▶ **Task goal**:
Beginning with the line that holds "[935.94-936.84s]" and ending with the last line below, repeat each line exactly, leaving any pictures out.

▶ **Data listing**:
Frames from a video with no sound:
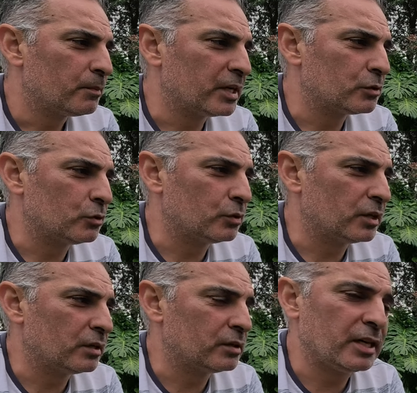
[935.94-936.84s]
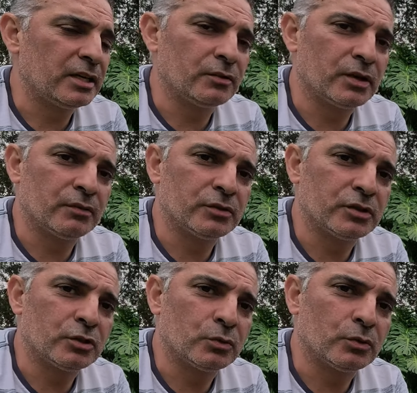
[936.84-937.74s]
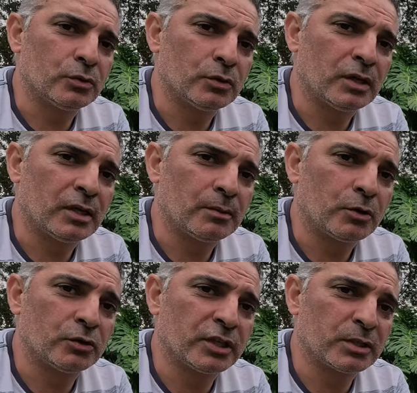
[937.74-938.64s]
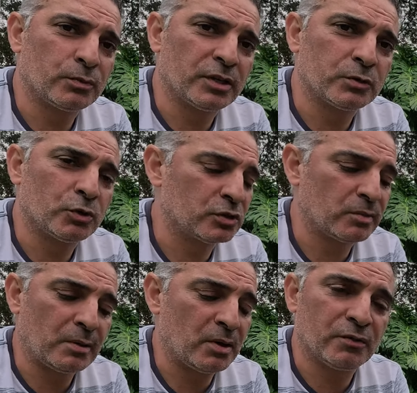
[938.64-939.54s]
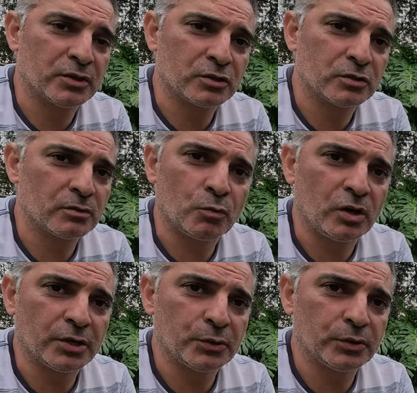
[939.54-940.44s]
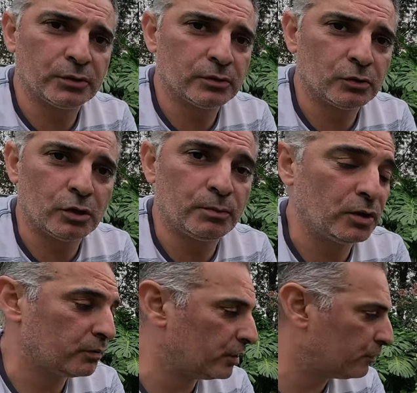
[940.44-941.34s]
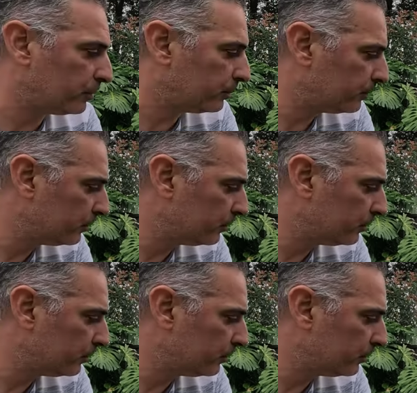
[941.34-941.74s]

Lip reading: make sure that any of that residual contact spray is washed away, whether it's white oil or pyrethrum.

▶ **Task output**:
[935.94-936.84s]
[936.84-937.74s]
[937.74-938.64s]
[938.64-939.54s]
[939.54-940.44s]
[940.44-941.34s]
[941.34-941.74s]

Lip reading: make sure that any of that residual contact spray is washed away, whether it's white oil or pyrethrum.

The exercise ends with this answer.